§ **Directions**: From the line containing "[0:05.00-0:06.00]" down to the final line of the entries below, return each line exactly and drop the pictures.

######

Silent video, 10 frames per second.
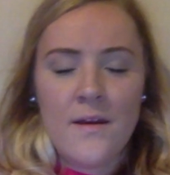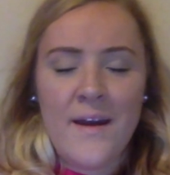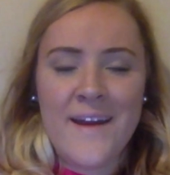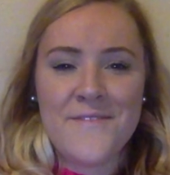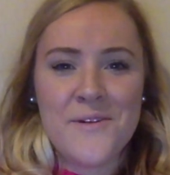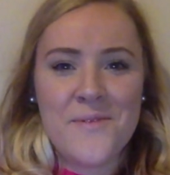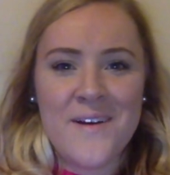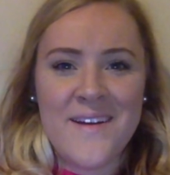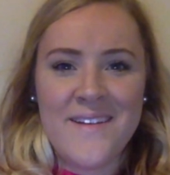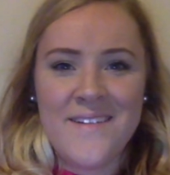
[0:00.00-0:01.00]
Hi
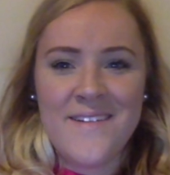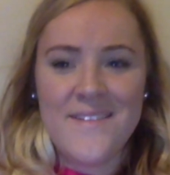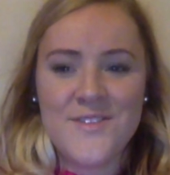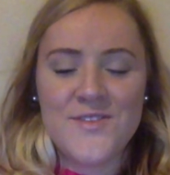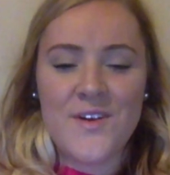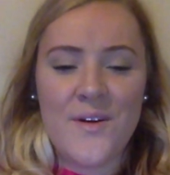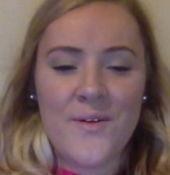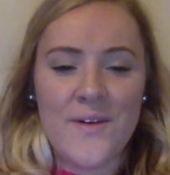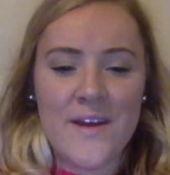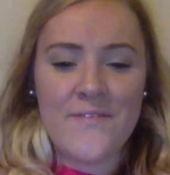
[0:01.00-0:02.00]
everyone.
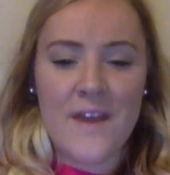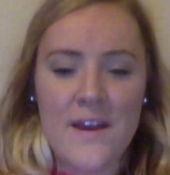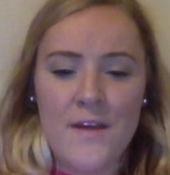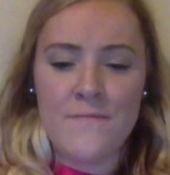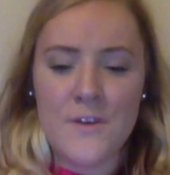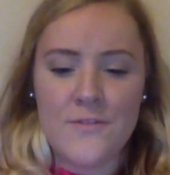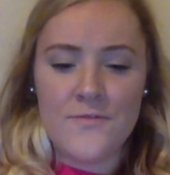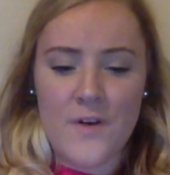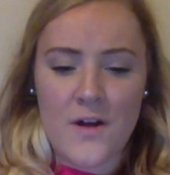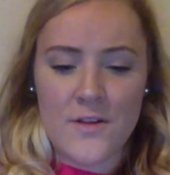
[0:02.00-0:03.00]
So if any of you
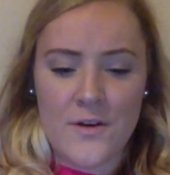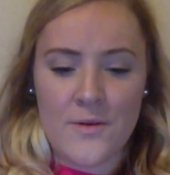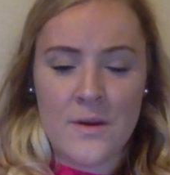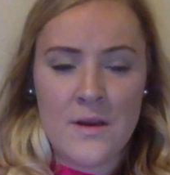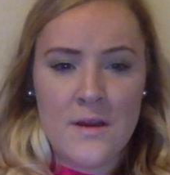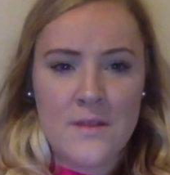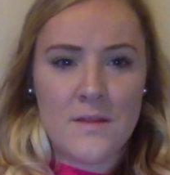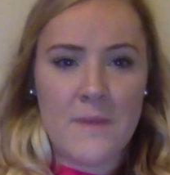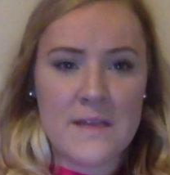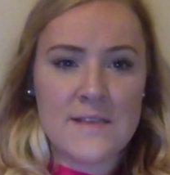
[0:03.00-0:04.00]
follow
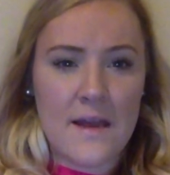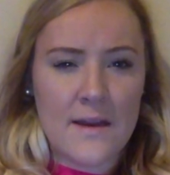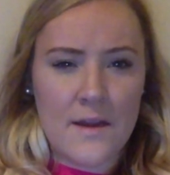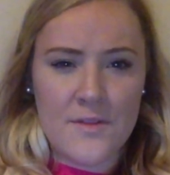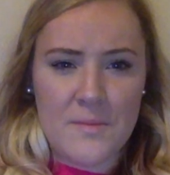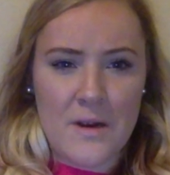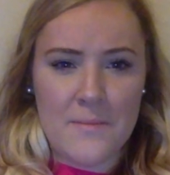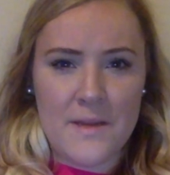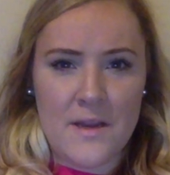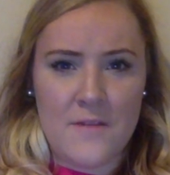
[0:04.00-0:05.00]
the Meigs County Health
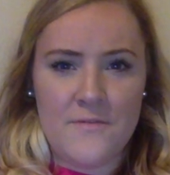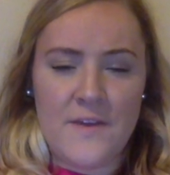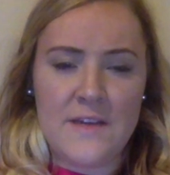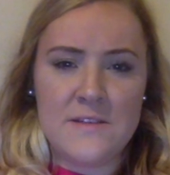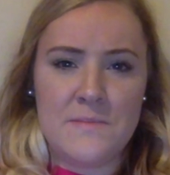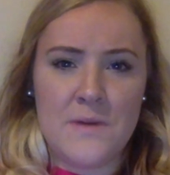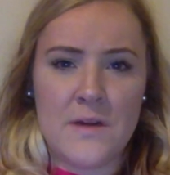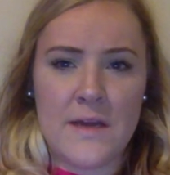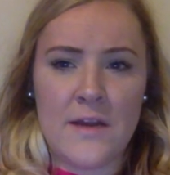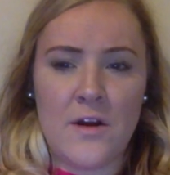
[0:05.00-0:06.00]
Department on
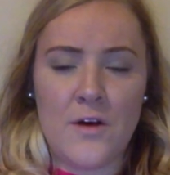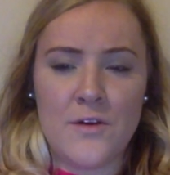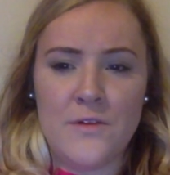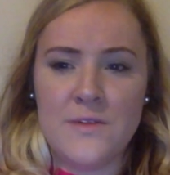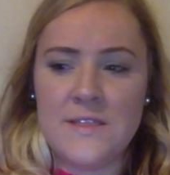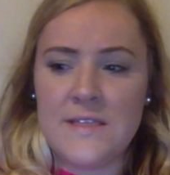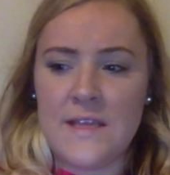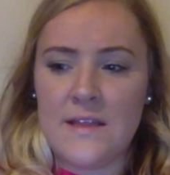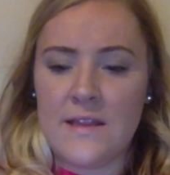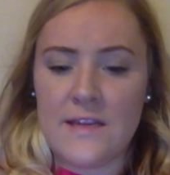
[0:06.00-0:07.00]
Facebook at all, you would see
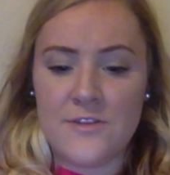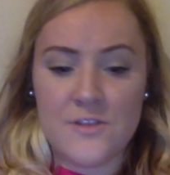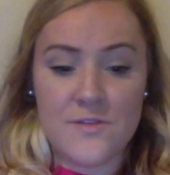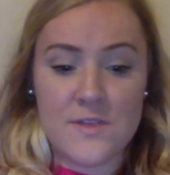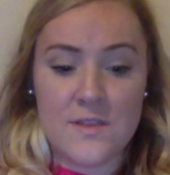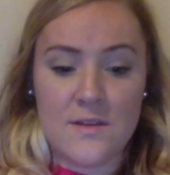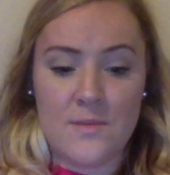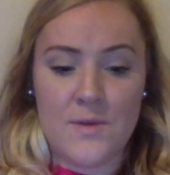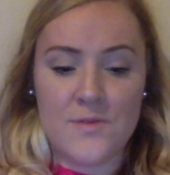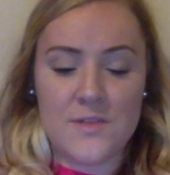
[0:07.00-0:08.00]
that they just recently
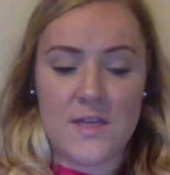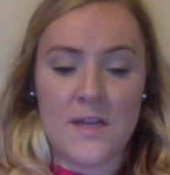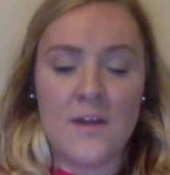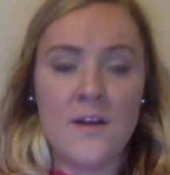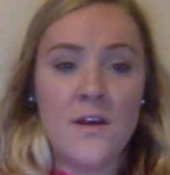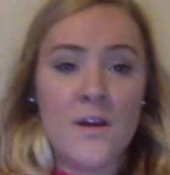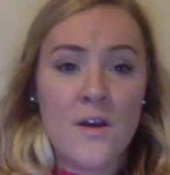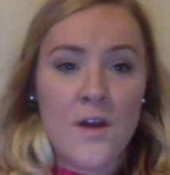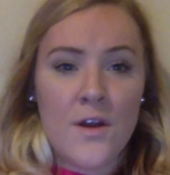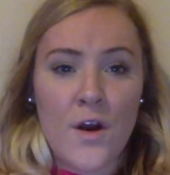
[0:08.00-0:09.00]
posted
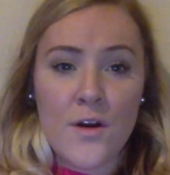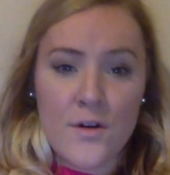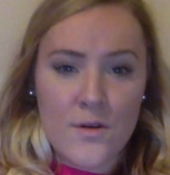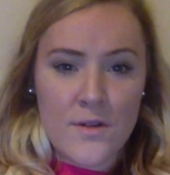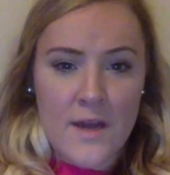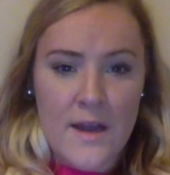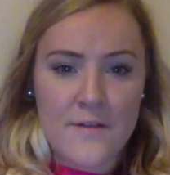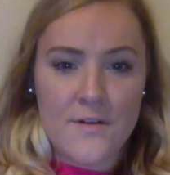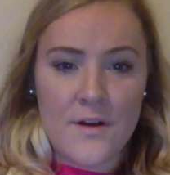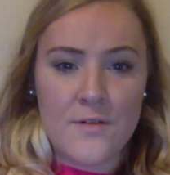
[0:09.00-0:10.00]
an article that I
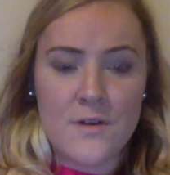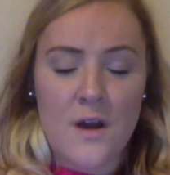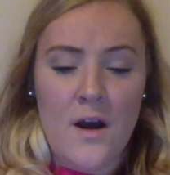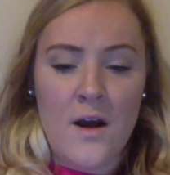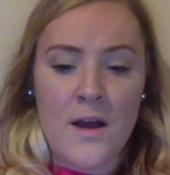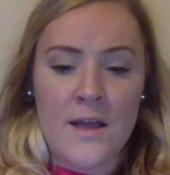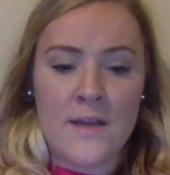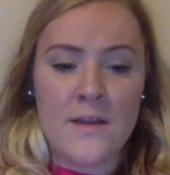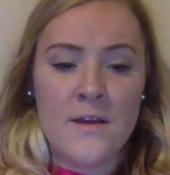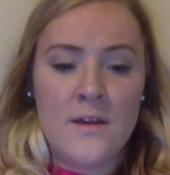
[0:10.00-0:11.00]
wrote
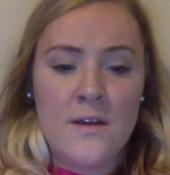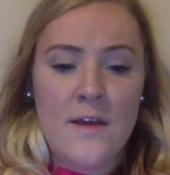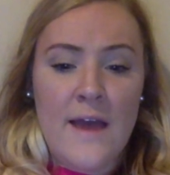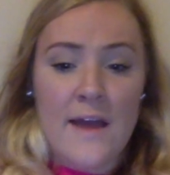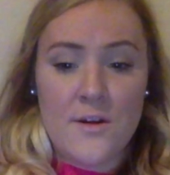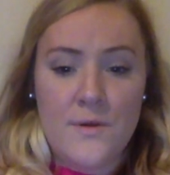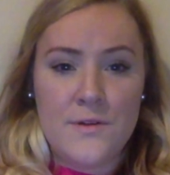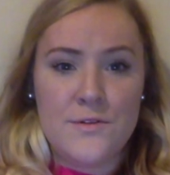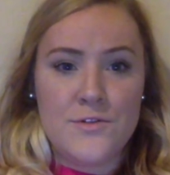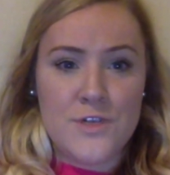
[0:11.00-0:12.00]
on adequate
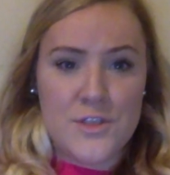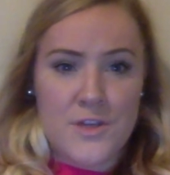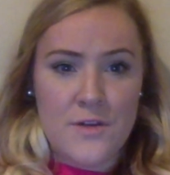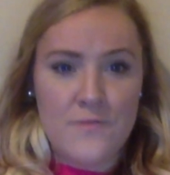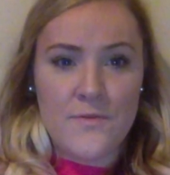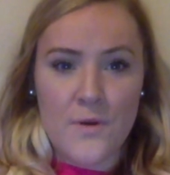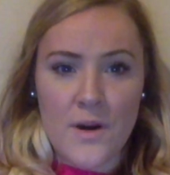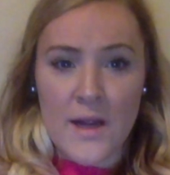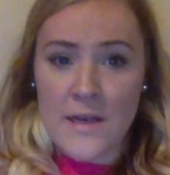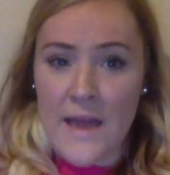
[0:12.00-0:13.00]
nutrition
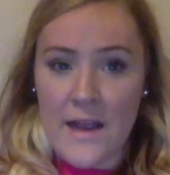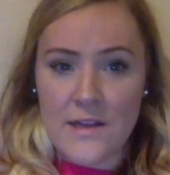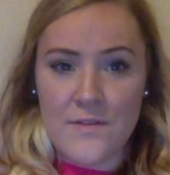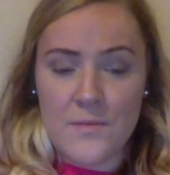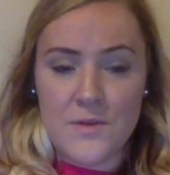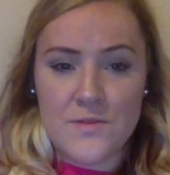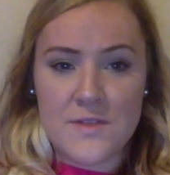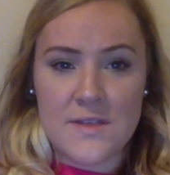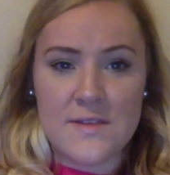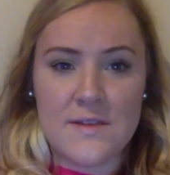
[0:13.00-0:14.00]
for an active immune
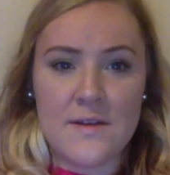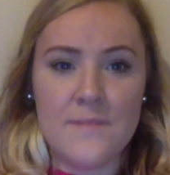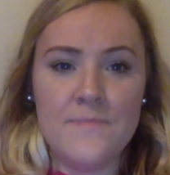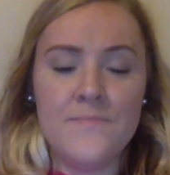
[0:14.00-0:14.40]
system.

######

§ **Response for this exercise**:
[0:05.00-0:06.00]
Department on
[0:06.00-0:07.00]
Facebook at all, you would see
[0:07.00-0:08.00]
that they just recently
[0:08.00-0:09.00]
posted
[0:09.00-0:10.00]
an article that I
[0:10.00-0:11.00]
wrote
[0:11.00-0:12.00]
on adequate
[0:12.00-0:13.00]
nutrition
[0:13.00-0:14.00]
for an active immune
[0:14.00-0:14.40]
system.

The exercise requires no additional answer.